**WHAT YOU HAVE TO DO:** When you reach the line containing "Video frames at" in the entries below, start writing out each line exactly, and stop after the line containing "Lip reading: and a fraudulent conveyance, and".

**SUPPLIED DATA:**
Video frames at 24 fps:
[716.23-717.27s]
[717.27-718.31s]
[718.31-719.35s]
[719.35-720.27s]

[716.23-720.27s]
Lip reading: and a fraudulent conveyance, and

...

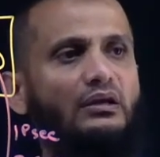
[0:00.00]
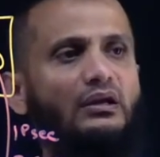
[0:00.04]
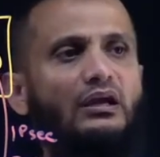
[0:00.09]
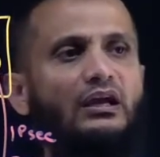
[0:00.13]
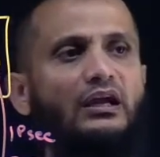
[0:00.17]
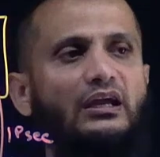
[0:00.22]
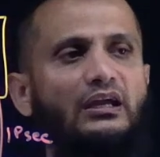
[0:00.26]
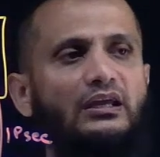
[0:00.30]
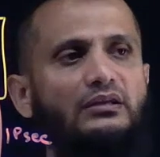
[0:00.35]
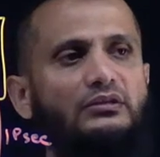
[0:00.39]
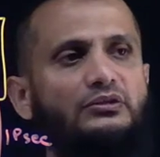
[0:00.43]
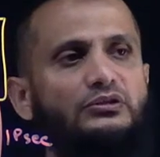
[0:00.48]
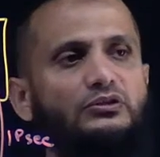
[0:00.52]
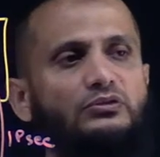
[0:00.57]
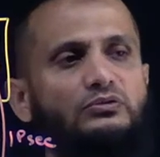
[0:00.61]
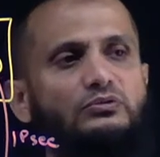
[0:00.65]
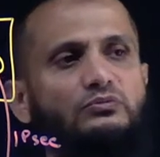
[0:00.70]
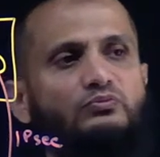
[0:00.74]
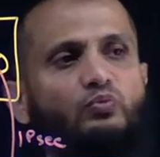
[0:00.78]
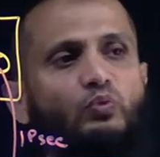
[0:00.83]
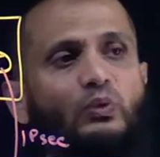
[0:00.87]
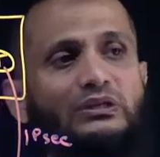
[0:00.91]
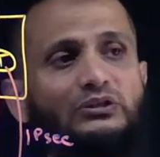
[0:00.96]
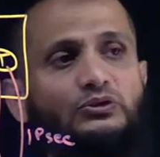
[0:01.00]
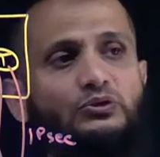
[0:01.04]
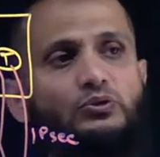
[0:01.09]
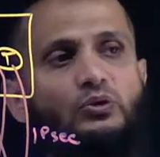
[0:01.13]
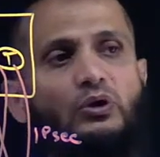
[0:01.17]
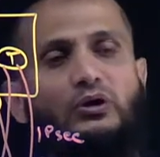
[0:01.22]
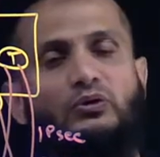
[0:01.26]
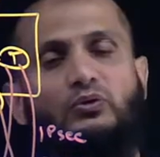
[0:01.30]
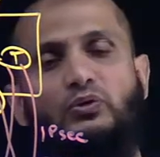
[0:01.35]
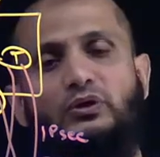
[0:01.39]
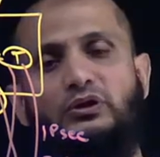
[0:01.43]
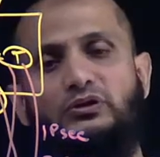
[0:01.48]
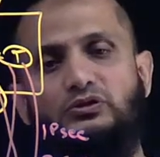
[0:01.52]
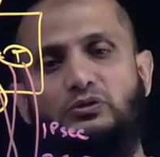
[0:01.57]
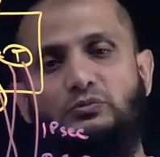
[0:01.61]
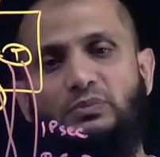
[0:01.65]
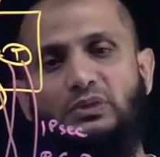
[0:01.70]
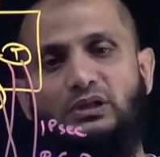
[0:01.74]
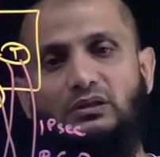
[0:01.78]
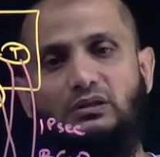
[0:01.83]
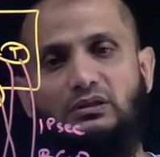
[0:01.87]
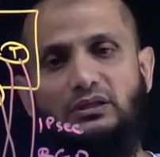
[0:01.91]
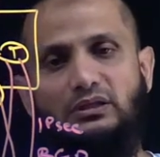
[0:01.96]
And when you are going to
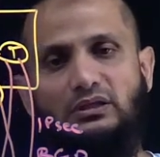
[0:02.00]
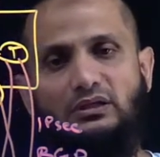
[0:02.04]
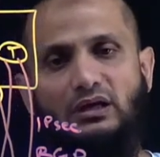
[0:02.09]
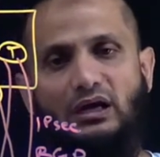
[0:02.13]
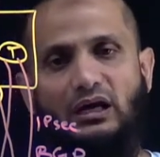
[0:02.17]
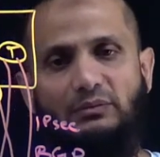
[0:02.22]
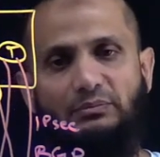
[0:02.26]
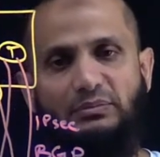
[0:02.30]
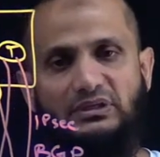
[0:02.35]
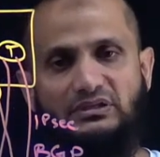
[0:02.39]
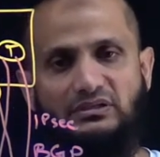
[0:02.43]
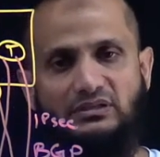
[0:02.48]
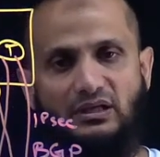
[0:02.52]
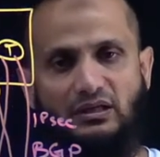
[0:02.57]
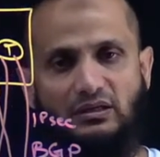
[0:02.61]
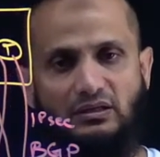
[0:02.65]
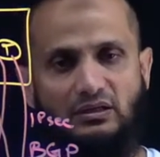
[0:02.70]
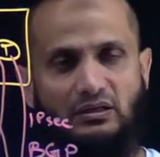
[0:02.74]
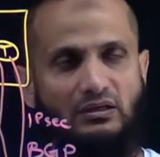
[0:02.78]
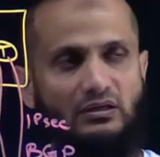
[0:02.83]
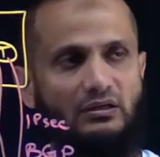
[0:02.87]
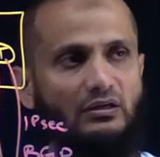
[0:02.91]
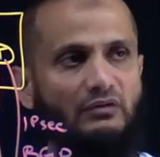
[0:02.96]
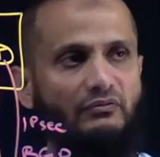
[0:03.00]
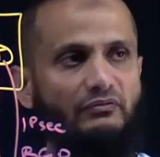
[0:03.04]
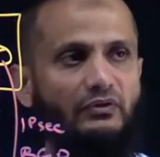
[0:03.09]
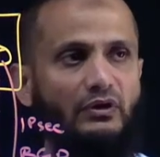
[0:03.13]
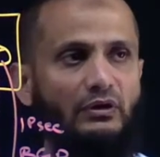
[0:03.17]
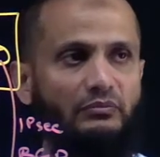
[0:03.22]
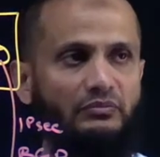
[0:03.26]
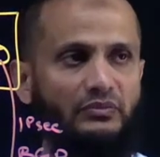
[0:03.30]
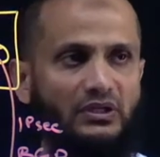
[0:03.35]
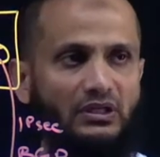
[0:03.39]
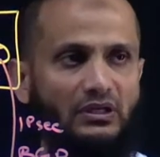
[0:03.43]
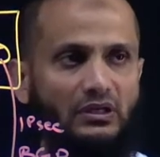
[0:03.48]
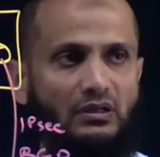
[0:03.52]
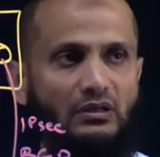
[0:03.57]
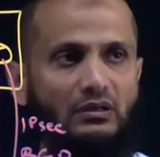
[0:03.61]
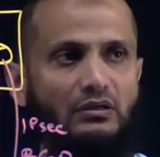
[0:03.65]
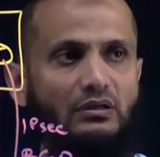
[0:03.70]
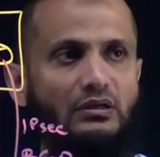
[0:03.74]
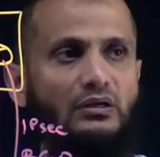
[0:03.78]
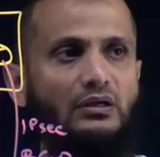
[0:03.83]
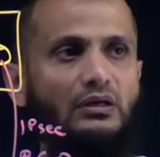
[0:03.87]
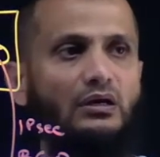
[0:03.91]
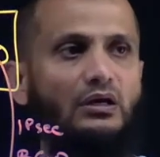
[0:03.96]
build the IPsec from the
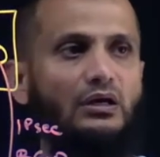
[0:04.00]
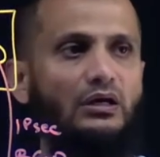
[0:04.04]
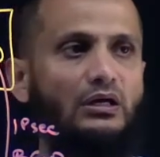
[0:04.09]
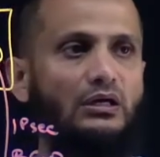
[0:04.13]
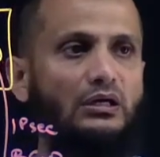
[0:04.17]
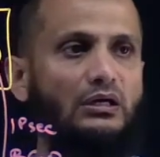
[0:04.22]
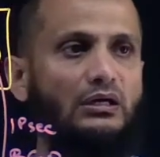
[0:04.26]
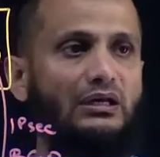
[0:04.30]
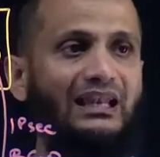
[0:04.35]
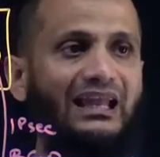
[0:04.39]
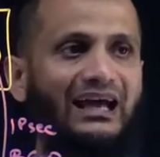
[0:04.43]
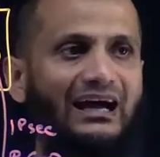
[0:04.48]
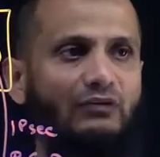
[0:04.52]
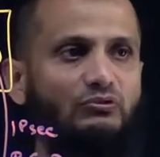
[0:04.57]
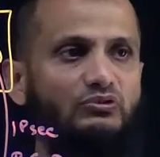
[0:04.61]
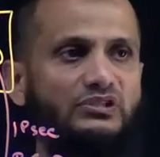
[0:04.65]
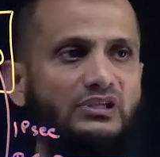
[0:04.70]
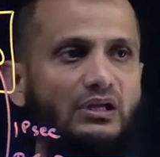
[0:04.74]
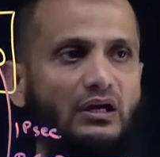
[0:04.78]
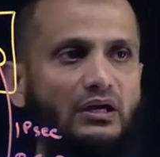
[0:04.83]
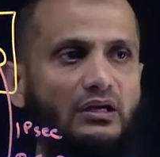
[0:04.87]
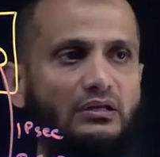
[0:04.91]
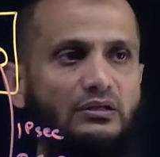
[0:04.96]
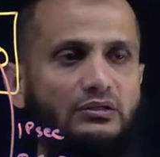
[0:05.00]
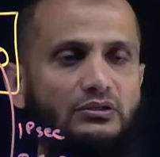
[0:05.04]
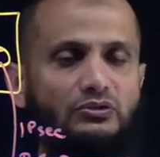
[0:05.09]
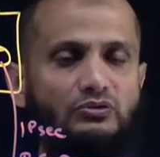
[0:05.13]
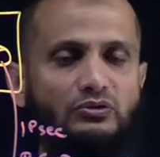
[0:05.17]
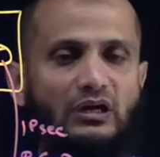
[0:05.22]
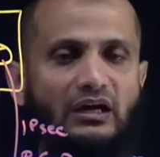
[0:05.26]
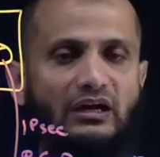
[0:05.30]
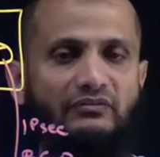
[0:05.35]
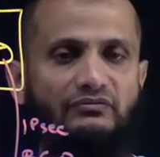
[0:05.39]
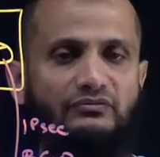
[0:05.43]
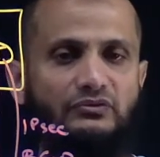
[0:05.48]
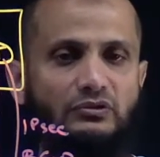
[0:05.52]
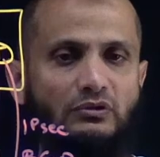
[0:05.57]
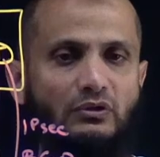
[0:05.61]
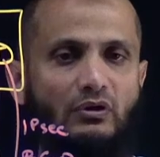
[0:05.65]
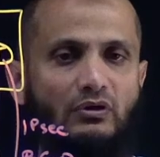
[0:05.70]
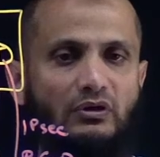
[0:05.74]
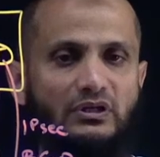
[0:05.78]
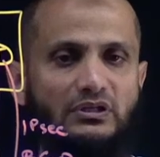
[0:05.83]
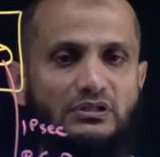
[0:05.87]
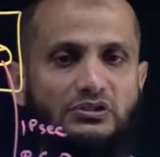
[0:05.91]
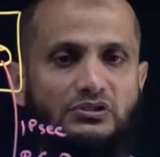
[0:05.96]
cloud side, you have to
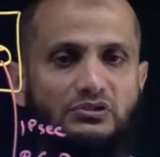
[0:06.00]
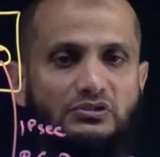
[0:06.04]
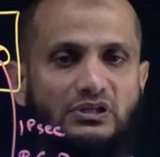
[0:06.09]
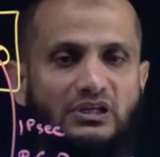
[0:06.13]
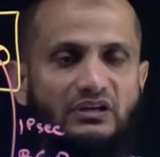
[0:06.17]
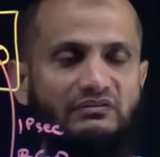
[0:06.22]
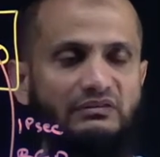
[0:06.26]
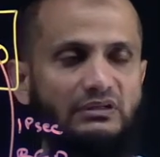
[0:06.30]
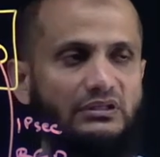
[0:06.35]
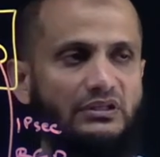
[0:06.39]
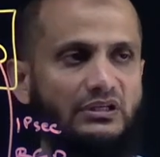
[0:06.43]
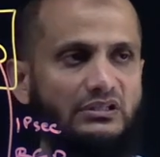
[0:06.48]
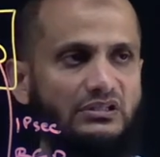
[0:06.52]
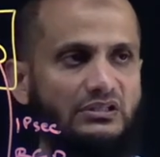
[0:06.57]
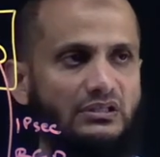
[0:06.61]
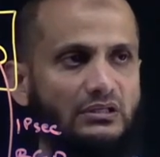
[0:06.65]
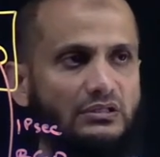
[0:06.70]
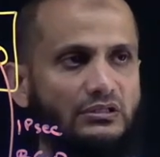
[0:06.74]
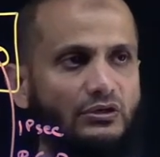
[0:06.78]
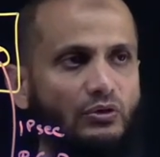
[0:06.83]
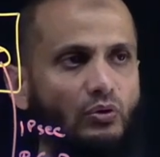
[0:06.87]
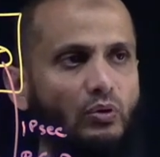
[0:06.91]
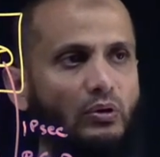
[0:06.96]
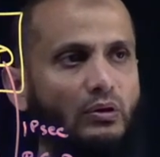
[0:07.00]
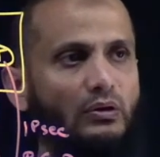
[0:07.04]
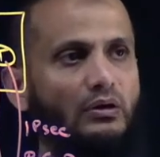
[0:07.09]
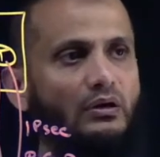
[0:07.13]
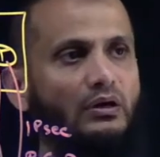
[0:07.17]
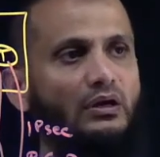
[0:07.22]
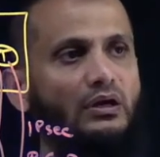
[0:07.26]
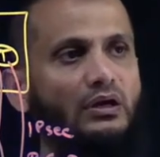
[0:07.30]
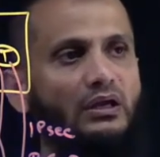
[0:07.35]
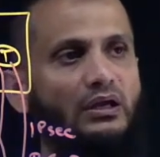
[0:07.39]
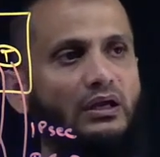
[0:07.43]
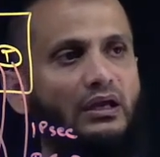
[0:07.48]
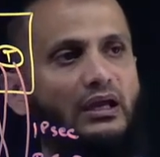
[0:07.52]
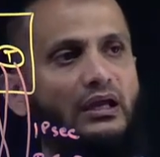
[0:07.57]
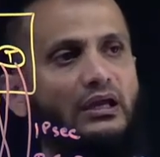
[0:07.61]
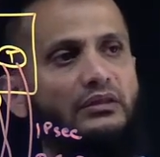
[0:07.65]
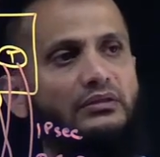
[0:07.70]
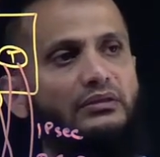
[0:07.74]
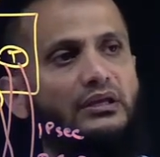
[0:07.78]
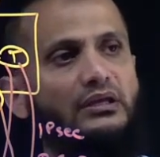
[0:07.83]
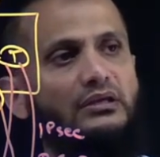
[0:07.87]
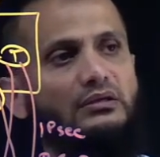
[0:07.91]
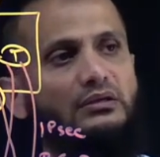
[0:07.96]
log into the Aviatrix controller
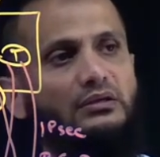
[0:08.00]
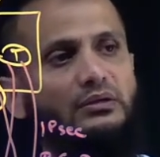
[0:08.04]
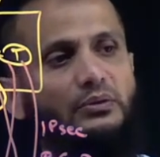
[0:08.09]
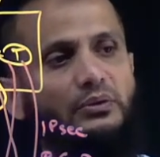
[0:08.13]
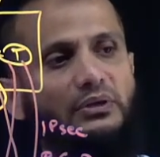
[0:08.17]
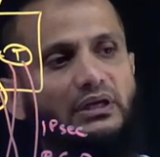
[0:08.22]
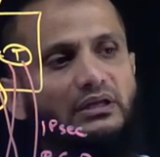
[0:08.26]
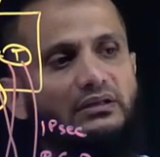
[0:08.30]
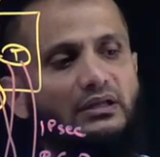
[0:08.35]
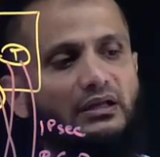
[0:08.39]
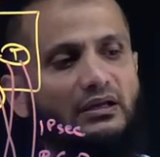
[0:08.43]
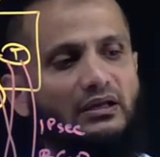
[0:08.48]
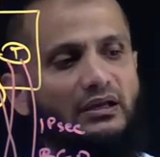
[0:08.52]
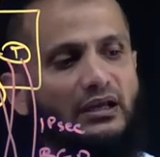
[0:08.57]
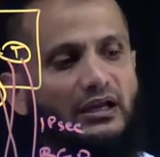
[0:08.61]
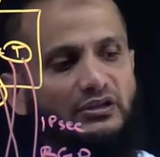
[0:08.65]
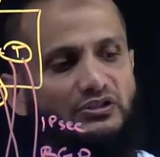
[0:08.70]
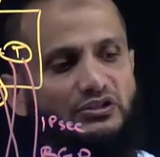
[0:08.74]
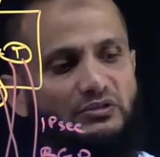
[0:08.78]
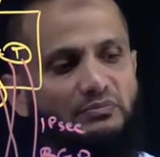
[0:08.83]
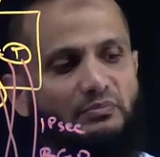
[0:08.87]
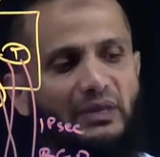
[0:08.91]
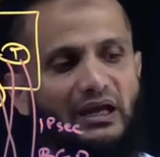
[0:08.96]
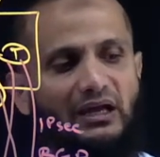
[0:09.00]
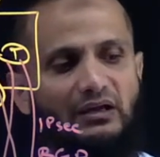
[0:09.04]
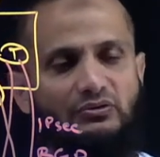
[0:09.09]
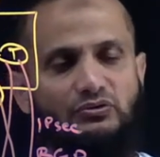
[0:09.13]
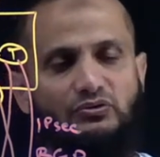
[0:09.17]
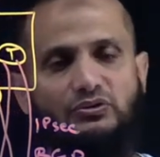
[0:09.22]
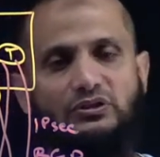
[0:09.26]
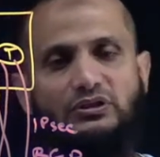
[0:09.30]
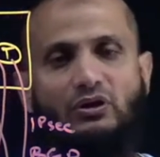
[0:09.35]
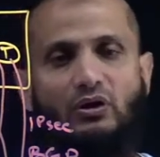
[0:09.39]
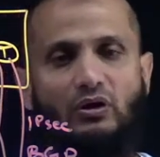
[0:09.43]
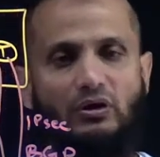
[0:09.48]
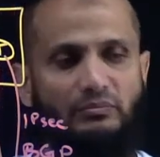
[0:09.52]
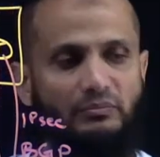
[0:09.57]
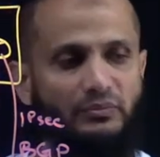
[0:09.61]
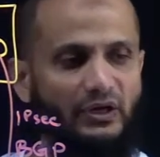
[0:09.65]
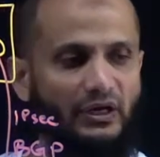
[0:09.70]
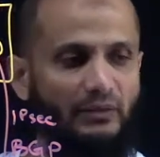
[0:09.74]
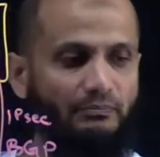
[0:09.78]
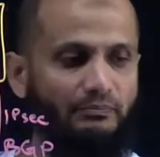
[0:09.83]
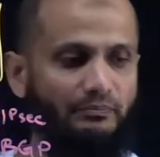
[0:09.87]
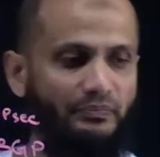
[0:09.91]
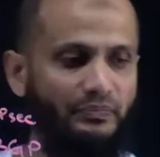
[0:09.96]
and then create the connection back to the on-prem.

**SOLUTION TO THE PROBLEM:**
Video frames at 24 fps:
[716.23-717.27s]
[717.27-718.31s]
[718.31-719.35s]
[719.35-720.27s]

[716.23-720.27s]
Lip reading: and a fraudulent conveyance, and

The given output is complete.